In 1905, August Fischer, a dispensing chemist, purchased a small chemical plant aiming to manufacture inks, rubber stamp pads, paints and adhesives. In 1932, Fischer developed a clear synthetic resin adhesive which displayed the ability to affix almost any material. Following the custom of the time to name products in the writing goods sector after birds, Fischer named the glue UHU (pronounced in German as /de/, with /ˈjuːhuː/ in being common in many English-speaking countries) after Uhu, the onomatopoeic German name for the eagle-owl, a bird which at the time could still be found in the Black Forest. There is an account of glue being used by British prisoners of war in Germany during WW2, and this is referred to by them as 'Uhu'. Another version of the origin of the company's name is that it supplied the glue in kits for a model airplane named "UHU" (Owl). This model design was built by German youngsters for an annual contest named "Der Kleine Uhu" (the small owl) that began around 1950. The contest was very popular, and the glue became a popular item with German hobbyists, so the name stuck.

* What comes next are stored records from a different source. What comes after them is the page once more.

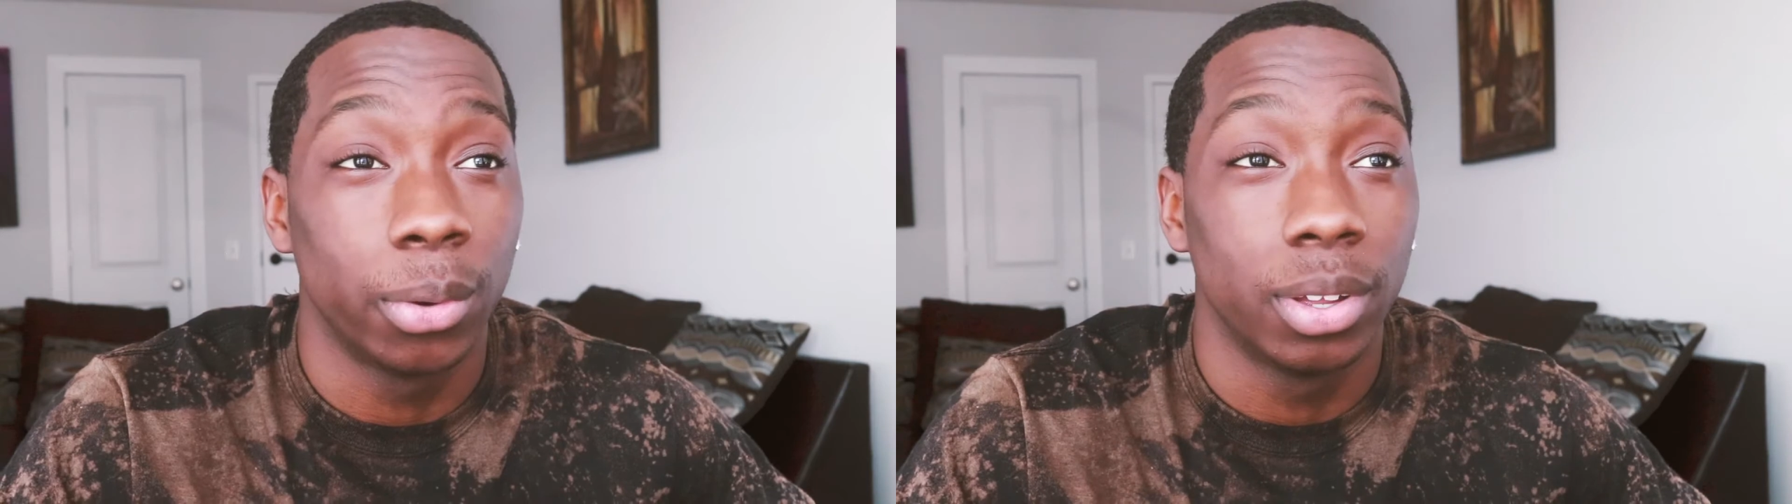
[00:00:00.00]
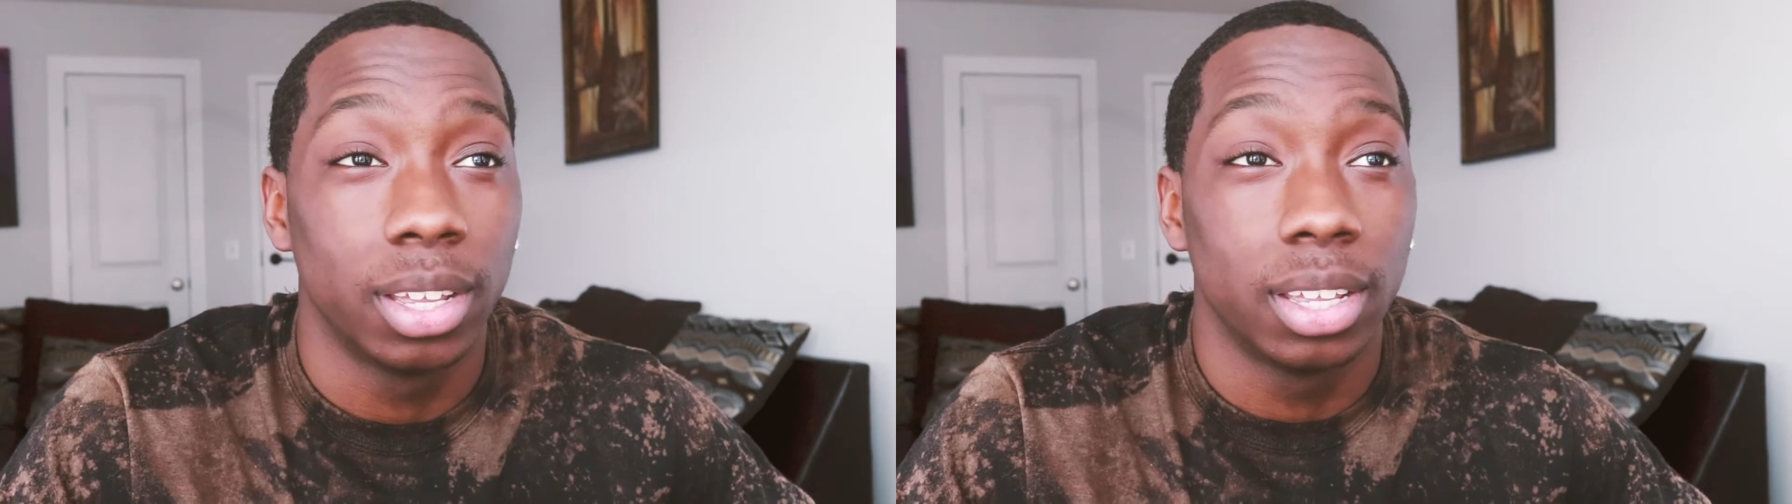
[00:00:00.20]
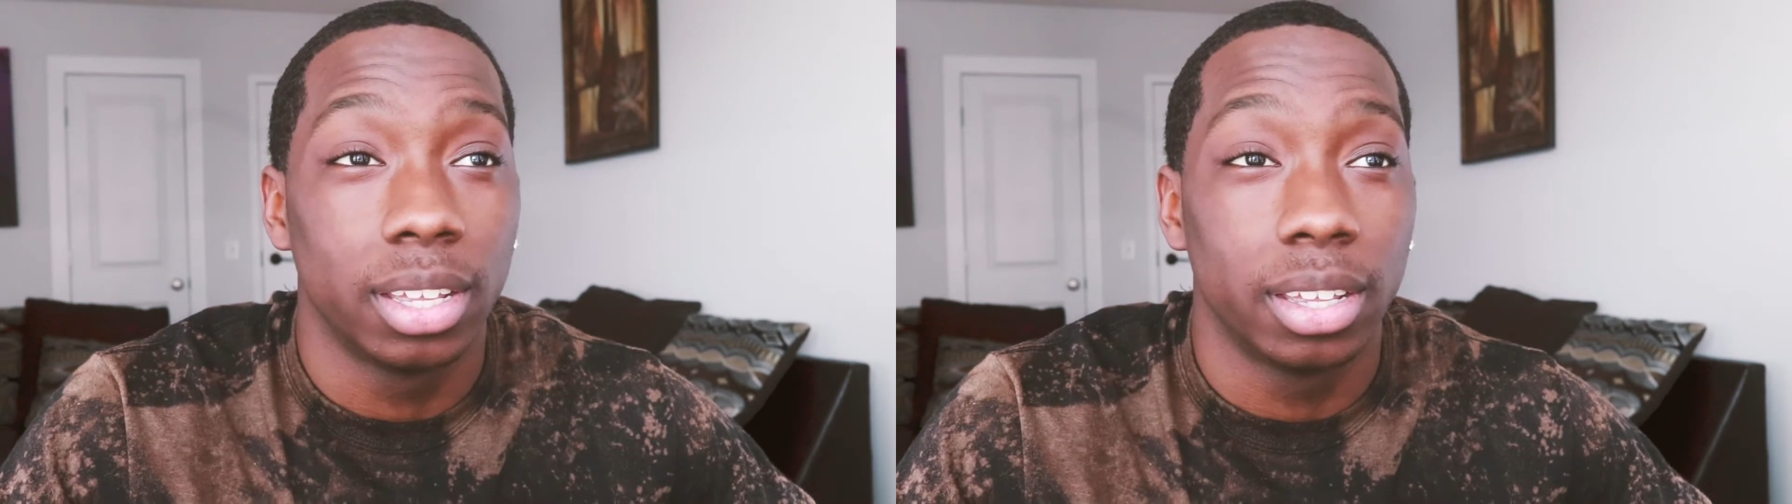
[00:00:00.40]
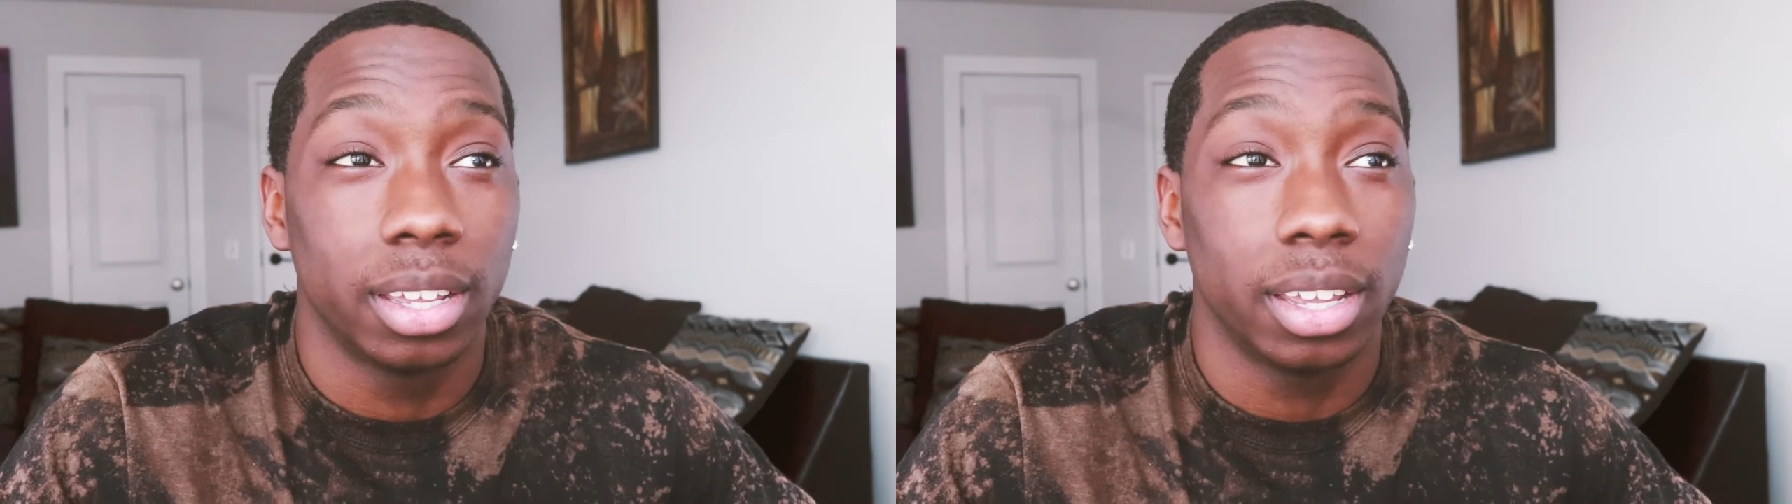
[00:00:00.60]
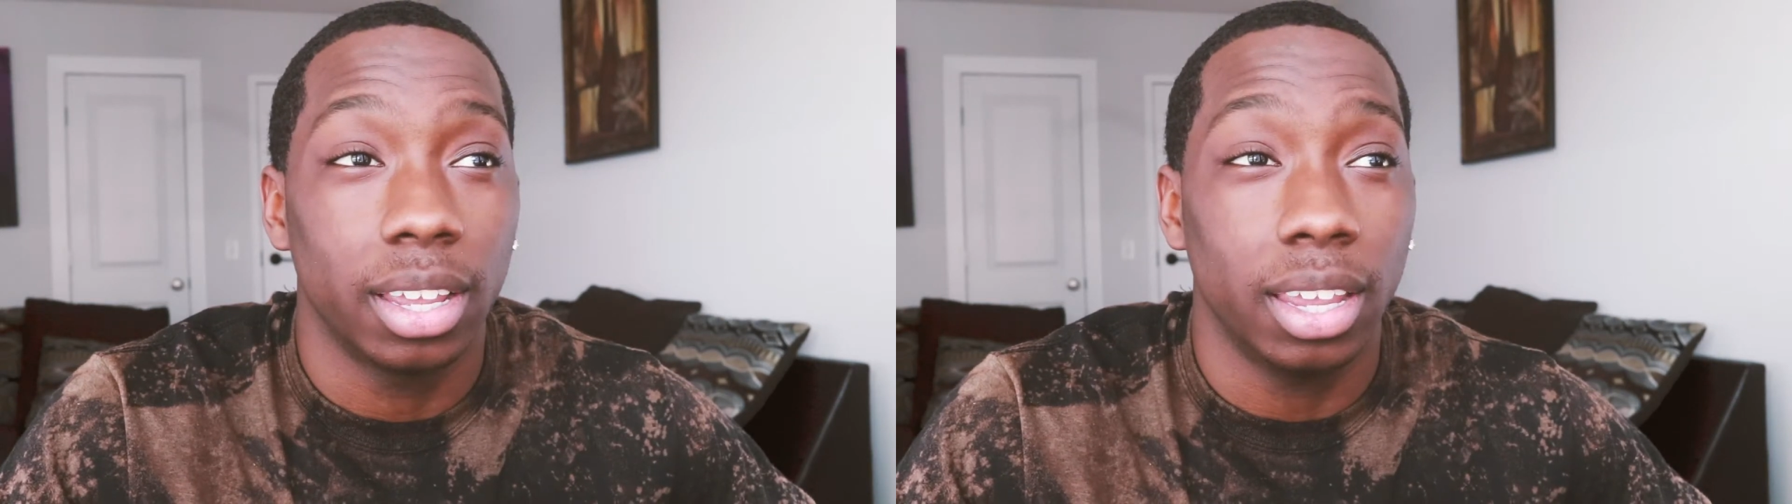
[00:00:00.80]

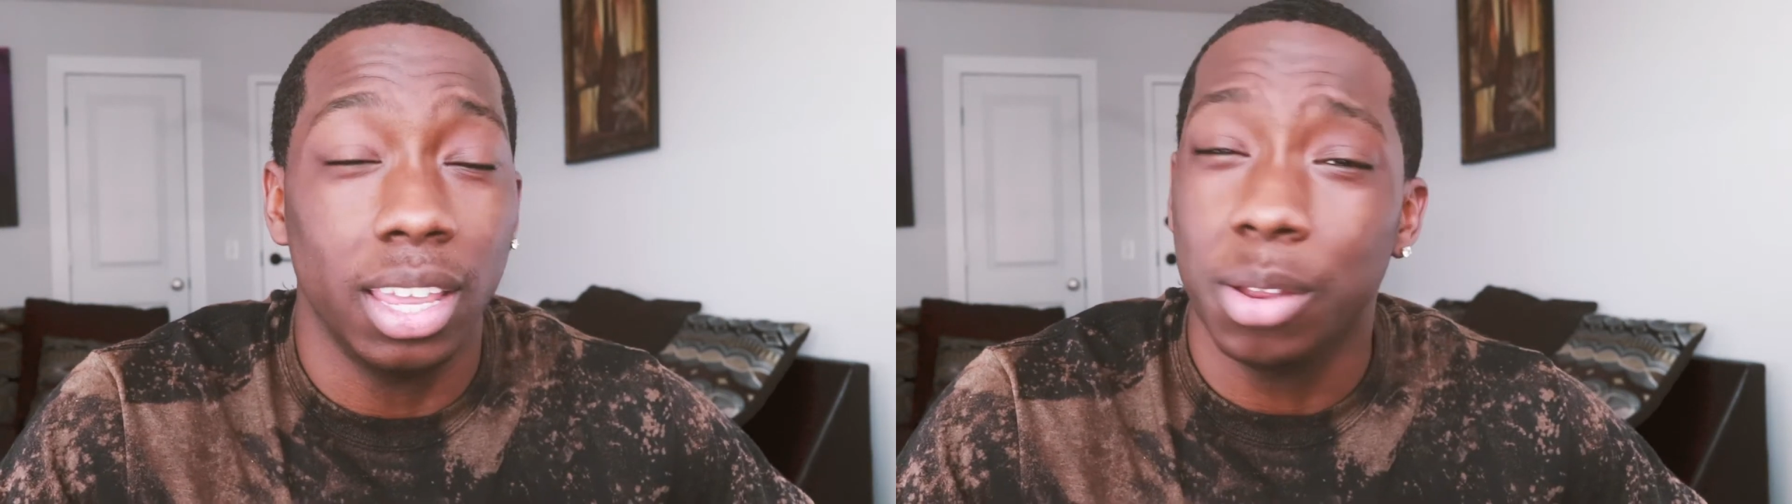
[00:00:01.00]
And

In 1971, Fischer's company, renamed UHU after its leading product, was taken over by the Beecham Group of England (which subsequently became a part of GlaxoSmithKline), but regained independence for a few years after a management buyout in 1989. In 1994, UHU became a totally owned subsidiary of the Bolton Group, an Italian manufacturer of branded consumer goods.

== Operations and products ==
Production activities are mainly concentrated in Europe, while product distribution takes place in 125 countries.
UHU products are intended for domestic, professional, educational and hobby use. The company markets adhesives and glues formulated for different materials, including paper, wood, plastic and metal. Since 2016, it has introduced a line of glues made from plant-based materials, with reduced plastic and free of solvents.

== Guinness World Records ==
The company has achieved one world record in Germany, in October 2007. A Ford pickup truck weighing about four tonnes was suspended from a crane with the help of UHU glue. Two steel parts 7 cm in diameter were glued together with an UHU derivative and were used to connect car and crane hook.

This record was subsequently beaten in March 2009 by the German firm Henkel, who lifted a similar Ford truck, this time with a Smart microcar in the back, giving a total weight of 5.02 tonnes.